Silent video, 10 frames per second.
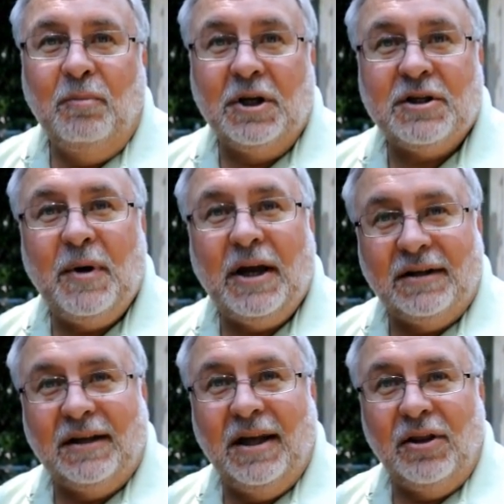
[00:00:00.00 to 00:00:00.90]
mix back
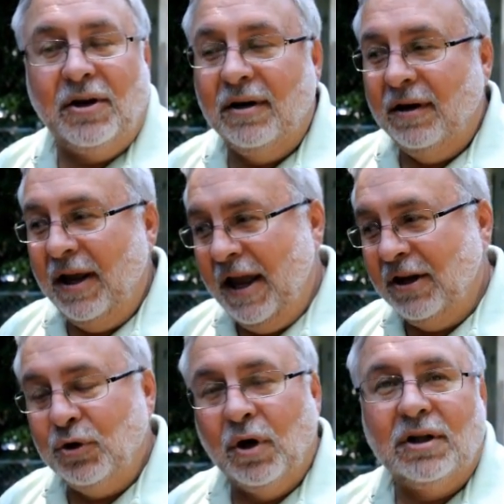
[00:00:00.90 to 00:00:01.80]
together
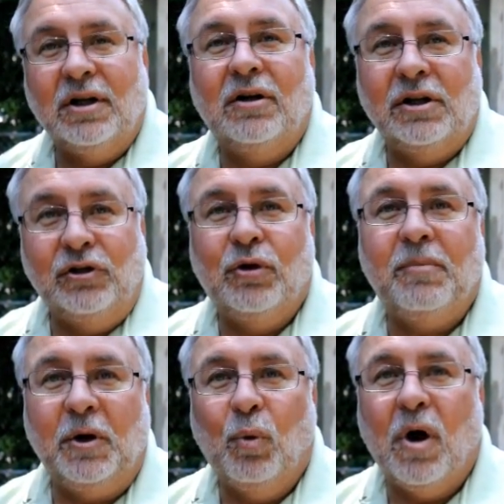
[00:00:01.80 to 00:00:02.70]
and you're literally
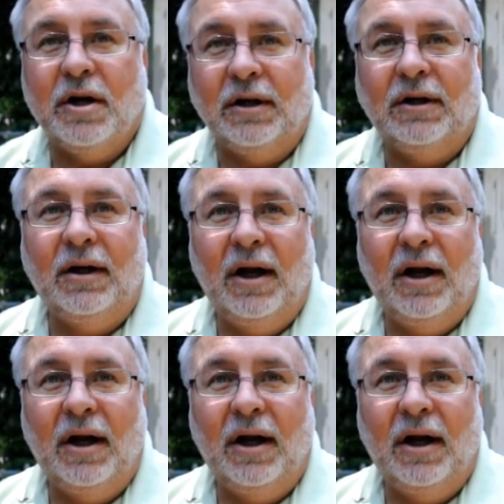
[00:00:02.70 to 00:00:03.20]
dripping water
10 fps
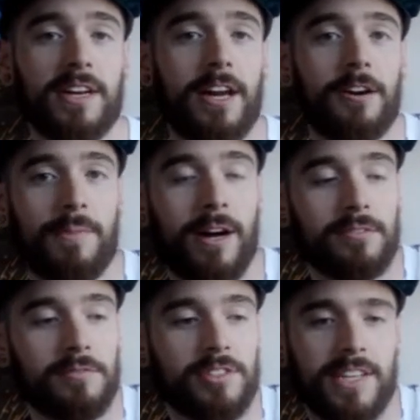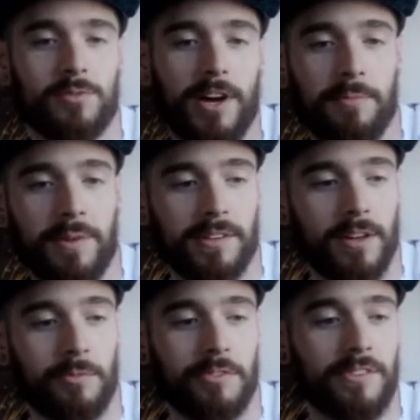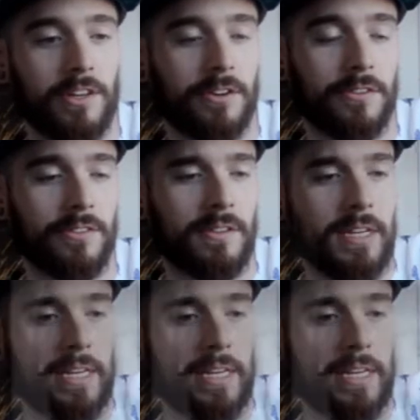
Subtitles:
cared about, so that's why I picked up the sneakers.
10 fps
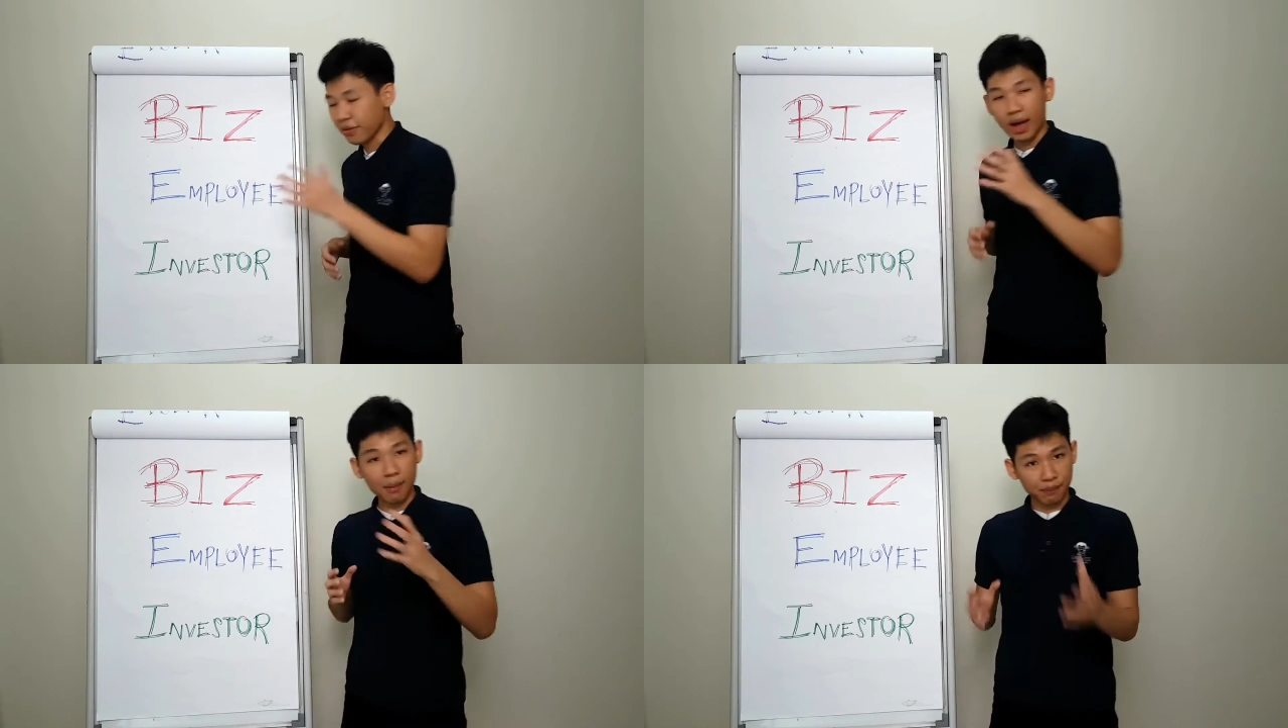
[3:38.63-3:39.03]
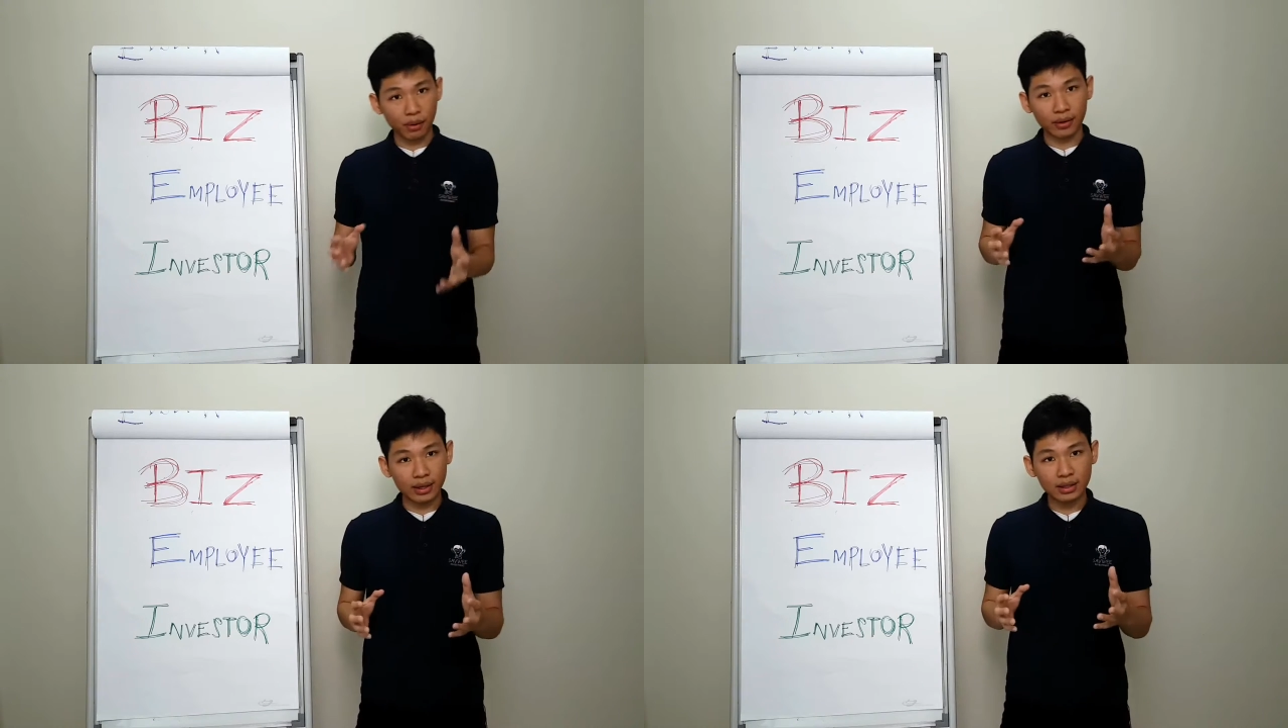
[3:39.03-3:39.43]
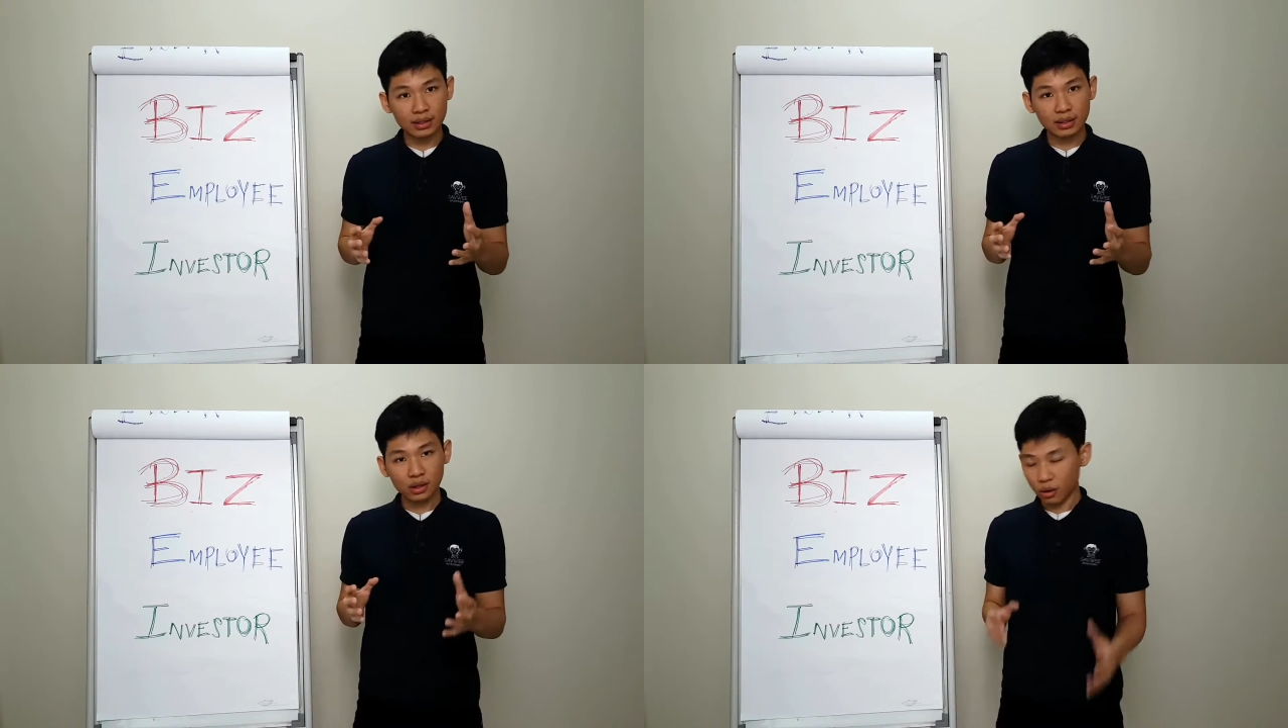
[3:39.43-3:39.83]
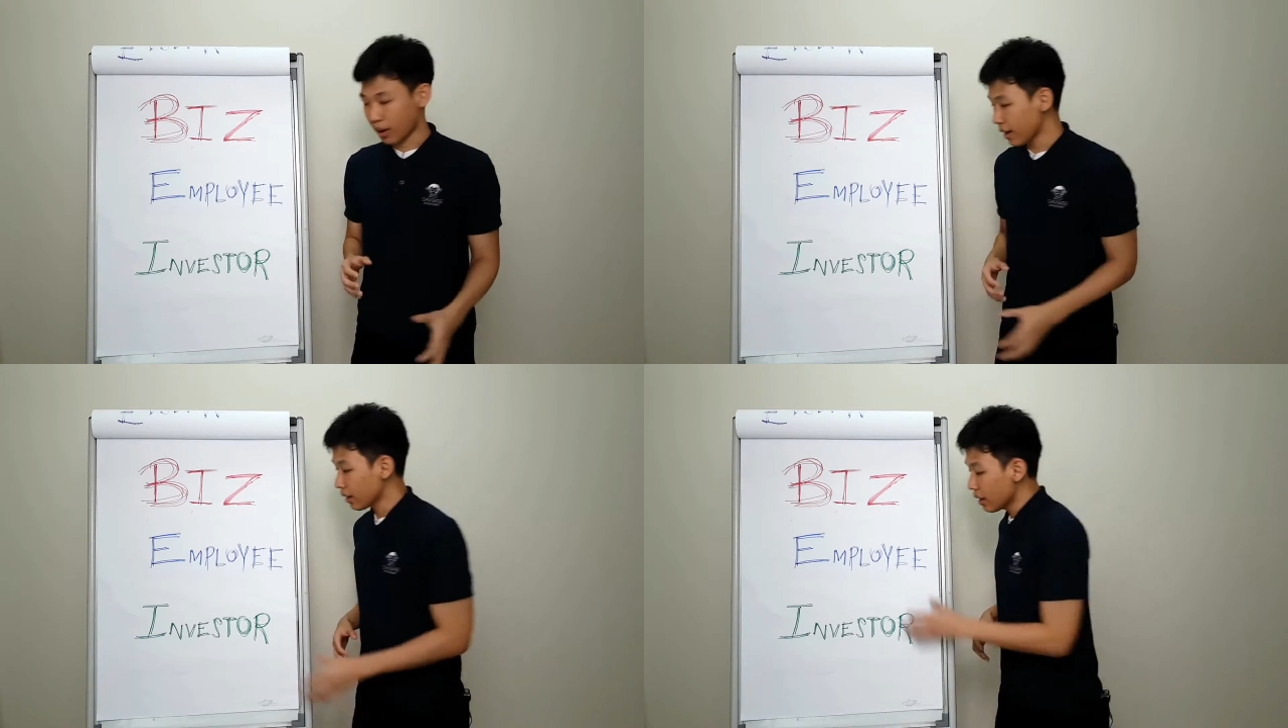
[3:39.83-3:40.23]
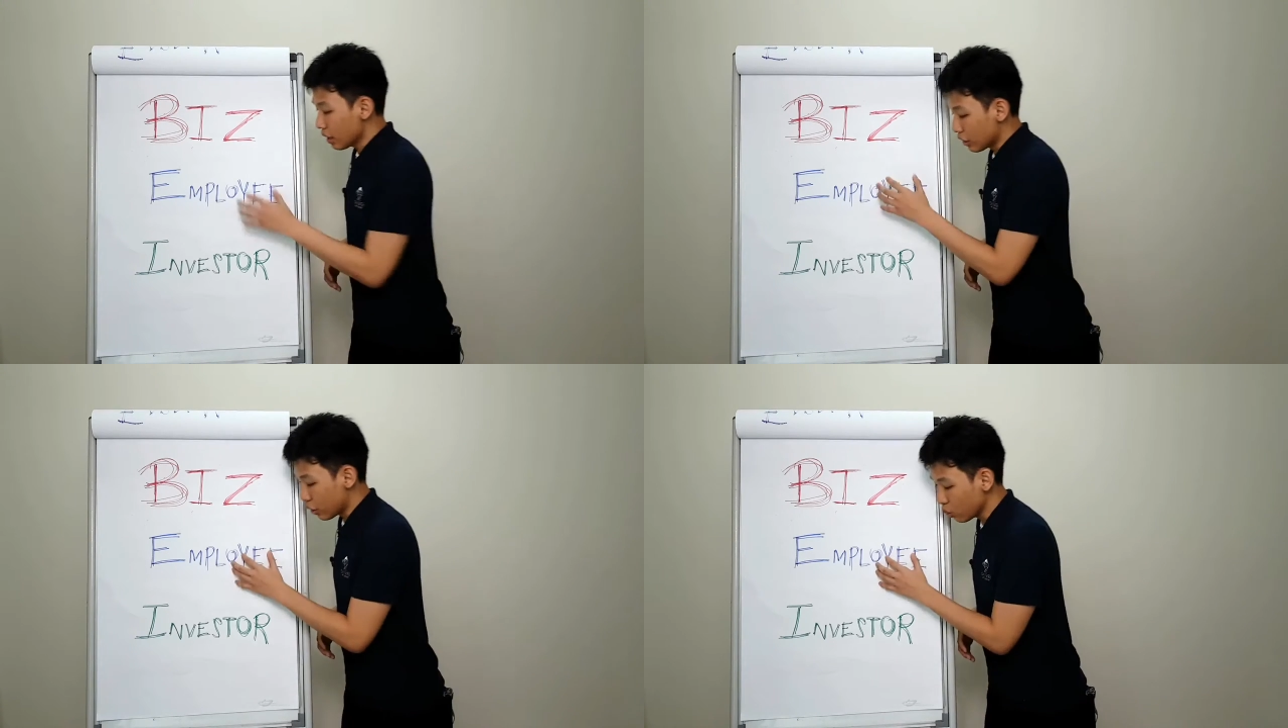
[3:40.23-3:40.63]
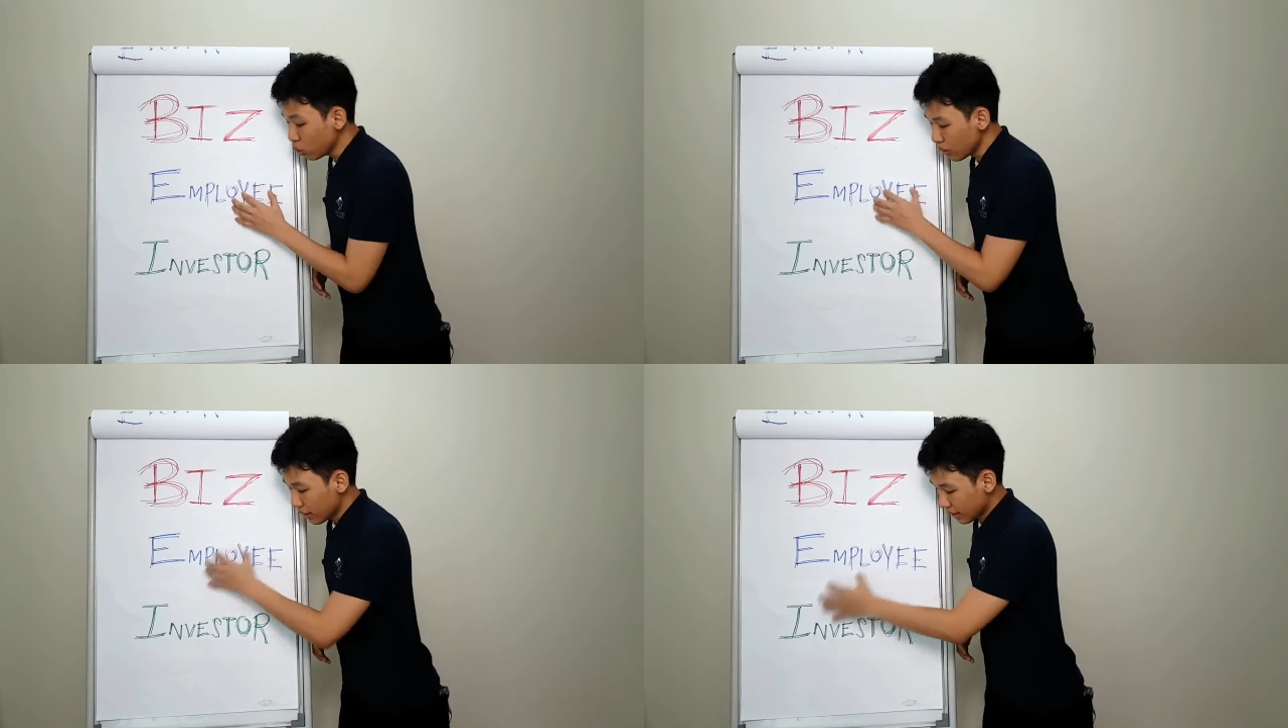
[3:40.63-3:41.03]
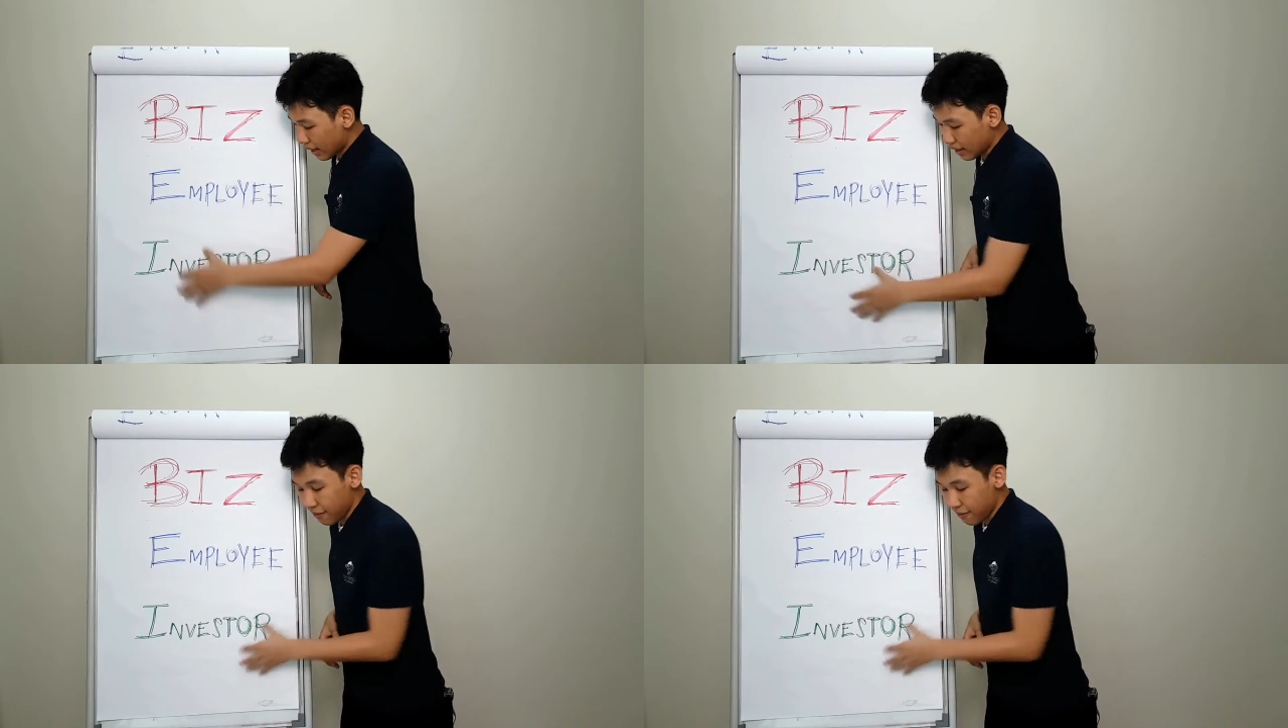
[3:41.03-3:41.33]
you're an employee, all right, you can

————————

WHAT YOU ARE ASKED TO DO: Range to copy from the listing above: the line with "[00:00:00.90 to 00:00:01.80]" through the line with "[3:39.03-3:39.43]". Transcribe it exactly and skip the pictures.

ANSWER TO THE PROBLEM:
[00:00:00.90 to 00:00:01.80]
together
[00:00:01.80 to 00:00:02.70]
and you're literally
[00:00:02.70 to 00:00:03.20]
dripping water
10 fps
Subtitles:
cared about, so that's why I picked up the sneakers.
10 fps
[3:38.63-3:39.03]
[3:39.03-3:39.43]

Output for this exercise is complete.